Yesterday Nebraska-based renewable energy developer Tenaska revealed that it has closed a $400 million bond refinancing deal for the 150 MW Imperial Solar Energy Center West plant, located in Southern California’s Imperial Valley. The project has been supplying electricity to utility San Diego Gas & Electric Company for the last seventeen months, officially coming online in April 2016.
Despite MidAmerican floating a billion-dollar bond for a massive solar project in 2013, bonds have been a less common means of financing solar projects. Bloomberg New Energy Finance (BNEF) Senior Analyst Nathan Serota says that when the Imperial Solar Energy Center West project was originally financed in 2014, bank financing loans for both construction and term debt had been readily available at low rates.

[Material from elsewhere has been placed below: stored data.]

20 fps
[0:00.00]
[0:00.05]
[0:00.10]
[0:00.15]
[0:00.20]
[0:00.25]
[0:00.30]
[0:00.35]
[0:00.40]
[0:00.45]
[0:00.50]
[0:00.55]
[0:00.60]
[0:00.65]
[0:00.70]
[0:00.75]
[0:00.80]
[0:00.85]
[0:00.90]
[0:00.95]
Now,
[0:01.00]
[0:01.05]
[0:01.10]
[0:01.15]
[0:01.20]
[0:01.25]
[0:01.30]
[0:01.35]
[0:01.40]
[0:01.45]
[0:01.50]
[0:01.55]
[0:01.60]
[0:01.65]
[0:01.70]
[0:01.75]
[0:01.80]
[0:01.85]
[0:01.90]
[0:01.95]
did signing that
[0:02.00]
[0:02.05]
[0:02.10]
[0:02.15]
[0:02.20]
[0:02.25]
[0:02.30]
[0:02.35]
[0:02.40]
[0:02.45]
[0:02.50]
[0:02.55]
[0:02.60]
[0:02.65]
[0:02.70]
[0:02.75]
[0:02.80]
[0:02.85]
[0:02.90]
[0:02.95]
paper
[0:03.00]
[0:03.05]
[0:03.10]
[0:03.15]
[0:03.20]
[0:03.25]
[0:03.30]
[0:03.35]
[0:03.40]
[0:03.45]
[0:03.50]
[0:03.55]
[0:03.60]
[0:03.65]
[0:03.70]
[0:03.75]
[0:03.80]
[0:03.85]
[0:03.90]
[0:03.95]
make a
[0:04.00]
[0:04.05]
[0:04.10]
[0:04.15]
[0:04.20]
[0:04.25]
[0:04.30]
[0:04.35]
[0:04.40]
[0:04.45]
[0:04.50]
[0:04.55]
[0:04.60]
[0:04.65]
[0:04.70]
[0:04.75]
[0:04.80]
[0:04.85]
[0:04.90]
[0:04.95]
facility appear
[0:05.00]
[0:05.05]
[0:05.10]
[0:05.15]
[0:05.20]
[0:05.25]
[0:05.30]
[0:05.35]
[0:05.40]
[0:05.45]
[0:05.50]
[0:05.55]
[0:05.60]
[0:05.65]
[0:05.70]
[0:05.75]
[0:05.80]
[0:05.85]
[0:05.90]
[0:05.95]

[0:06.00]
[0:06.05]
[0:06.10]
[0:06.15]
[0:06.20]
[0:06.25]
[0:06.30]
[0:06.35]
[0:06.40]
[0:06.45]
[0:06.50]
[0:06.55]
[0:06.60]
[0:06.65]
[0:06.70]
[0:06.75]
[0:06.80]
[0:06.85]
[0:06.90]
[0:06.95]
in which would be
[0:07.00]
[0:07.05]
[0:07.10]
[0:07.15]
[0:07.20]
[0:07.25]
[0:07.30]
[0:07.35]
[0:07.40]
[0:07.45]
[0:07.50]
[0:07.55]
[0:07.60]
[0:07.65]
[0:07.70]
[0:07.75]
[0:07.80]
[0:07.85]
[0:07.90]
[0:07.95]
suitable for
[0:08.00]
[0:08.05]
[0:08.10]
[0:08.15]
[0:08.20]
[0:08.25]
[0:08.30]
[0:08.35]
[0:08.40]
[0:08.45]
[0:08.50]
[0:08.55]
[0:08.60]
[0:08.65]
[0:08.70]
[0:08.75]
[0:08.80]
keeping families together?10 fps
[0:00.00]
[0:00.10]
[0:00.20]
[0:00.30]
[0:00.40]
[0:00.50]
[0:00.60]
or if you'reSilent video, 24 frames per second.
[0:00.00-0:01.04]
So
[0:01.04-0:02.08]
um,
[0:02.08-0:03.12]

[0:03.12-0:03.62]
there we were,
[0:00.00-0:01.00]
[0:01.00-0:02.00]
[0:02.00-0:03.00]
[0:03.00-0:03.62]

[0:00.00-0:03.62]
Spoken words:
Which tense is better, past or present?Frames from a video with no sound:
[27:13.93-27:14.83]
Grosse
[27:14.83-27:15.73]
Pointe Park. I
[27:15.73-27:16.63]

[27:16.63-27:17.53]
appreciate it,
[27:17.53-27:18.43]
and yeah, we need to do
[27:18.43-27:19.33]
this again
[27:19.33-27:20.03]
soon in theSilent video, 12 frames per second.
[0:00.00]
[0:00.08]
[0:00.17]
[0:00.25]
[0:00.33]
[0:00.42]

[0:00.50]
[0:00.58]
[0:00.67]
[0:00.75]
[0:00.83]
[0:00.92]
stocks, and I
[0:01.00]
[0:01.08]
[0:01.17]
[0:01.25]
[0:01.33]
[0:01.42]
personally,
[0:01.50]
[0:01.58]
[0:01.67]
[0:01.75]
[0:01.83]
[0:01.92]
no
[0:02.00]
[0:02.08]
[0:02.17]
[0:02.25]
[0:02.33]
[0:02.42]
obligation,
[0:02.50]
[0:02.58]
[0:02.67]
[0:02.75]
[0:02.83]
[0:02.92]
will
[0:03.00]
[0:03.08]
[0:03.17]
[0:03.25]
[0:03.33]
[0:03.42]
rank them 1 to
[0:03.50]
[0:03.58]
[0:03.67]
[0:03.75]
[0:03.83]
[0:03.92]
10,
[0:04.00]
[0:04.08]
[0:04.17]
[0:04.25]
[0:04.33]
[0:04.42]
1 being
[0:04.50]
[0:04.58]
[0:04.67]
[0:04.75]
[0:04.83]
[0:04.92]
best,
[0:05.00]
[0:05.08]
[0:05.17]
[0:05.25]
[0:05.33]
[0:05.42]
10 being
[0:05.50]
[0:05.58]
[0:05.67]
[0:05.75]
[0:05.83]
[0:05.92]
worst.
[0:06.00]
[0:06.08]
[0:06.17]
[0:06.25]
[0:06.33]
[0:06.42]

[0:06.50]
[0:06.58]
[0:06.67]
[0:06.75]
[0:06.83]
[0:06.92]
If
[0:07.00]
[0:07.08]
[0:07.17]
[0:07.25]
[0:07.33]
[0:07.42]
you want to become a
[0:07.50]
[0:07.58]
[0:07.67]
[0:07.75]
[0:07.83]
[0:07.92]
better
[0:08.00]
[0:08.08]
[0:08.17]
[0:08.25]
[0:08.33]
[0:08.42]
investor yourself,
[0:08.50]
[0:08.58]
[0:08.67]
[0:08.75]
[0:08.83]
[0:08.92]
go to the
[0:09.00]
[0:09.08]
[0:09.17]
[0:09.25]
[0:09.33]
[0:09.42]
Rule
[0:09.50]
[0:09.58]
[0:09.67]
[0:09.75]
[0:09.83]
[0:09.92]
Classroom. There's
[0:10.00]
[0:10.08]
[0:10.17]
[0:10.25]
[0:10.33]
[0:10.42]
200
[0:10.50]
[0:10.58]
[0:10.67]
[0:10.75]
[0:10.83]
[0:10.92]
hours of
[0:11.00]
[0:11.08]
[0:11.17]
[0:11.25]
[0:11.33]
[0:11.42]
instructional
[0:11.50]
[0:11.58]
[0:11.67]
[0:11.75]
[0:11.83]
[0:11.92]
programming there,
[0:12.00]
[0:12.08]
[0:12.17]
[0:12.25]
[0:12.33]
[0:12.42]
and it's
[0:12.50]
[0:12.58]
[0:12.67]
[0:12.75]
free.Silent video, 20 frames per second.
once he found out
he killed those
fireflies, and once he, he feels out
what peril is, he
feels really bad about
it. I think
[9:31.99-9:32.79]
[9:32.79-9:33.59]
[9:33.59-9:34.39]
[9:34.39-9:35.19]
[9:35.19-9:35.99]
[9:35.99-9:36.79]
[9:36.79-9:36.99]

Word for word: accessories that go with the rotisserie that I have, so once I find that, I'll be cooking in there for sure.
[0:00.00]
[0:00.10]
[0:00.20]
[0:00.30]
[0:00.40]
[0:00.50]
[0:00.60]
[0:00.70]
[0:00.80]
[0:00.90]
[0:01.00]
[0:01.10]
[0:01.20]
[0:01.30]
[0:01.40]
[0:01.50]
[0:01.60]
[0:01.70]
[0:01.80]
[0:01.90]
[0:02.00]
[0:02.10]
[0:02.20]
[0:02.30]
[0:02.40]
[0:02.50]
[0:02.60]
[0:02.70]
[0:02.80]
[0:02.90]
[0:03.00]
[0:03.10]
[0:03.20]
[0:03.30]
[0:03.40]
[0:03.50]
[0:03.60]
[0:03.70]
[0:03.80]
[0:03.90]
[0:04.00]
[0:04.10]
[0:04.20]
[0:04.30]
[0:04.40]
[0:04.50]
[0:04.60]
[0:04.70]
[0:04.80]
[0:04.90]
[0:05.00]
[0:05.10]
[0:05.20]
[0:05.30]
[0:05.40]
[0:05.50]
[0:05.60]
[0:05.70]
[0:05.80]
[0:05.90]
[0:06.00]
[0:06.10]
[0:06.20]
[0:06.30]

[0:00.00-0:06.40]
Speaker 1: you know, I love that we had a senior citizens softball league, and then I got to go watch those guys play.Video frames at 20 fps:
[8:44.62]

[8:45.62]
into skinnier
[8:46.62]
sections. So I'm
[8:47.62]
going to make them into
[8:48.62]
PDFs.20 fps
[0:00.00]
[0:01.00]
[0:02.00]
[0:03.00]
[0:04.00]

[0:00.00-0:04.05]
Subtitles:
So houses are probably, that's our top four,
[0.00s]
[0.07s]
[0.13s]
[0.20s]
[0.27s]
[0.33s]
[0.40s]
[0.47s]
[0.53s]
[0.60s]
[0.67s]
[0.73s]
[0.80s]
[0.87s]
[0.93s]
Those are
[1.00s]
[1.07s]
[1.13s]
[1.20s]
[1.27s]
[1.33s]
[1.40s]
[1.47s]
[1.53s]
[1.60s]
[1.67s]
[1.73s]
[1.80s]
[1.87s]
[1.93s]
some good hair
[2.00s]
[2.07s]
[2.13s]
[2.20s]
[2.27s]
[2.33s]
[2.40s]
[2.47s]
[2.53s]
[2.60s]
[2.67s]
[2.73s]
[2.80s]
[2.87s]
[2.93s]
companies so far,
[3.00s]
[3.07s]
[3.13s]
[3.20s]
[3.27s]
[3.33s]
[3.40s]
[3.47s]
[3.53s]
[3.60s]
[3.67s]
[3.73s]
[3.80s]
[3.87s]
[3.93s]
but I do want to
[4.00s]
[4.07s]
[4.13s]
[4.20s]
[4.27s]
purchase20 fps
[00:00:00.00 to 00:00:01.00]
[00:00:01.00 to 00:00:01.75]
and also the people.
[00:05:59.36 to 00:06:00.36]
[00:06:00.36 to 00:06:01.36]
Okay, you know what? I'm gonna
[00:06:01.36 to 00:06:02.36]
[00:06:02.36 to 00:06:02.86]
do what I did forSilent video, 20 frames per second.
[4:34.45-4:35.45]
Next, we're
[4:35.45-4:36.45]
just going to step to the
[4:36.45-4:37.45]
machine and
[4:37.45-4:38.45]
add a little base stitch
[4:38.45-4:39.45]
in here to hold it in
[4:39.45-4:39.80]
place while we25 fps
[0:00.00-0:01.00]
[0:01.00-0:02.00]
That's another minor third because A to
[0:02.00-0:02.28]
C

Serota notes that this was due to “an overall low interest rate environment, as well as competition among project finance lenders to serve developers, which has resulted in available, cheap financing for projects”.
“The upshot is that this has reduced the incentive to issue bonds instead of taking out debt from a bank,” Serota told pv magazine.
However, now the tide appears to be turning, with the federal reserve hiking interest rates, which he says is making bond issues increasingly attractive. But there are limitations, and not every project is a candidate for bind refinancing.
“In order to make the transaction economics of doing a big project bond issuance work, you need assets of a sufficient scale, and they need to be at or near completion,” notes Serota. He also observes that such instruments are much more likely to be used for refinancing solar projects than supporting the construction of new ones.
“As the installed base of projects in the U.S., particularly utility-scale projects have grown, the bank loans they initially took out have become candidates to be refinanced through the bond market.”
Another sweetener for bond deals is the popularity of green bonds, and the bond floated by Tenaska was endorsed by Sustainalytics, following the guidance provided by established green bond principles.
“There is strong demand from institutional investors in liquid fixed-income products that meet their criteria for ESG, assuming that these are investment grade and at a sufficient deal size,” states Serota.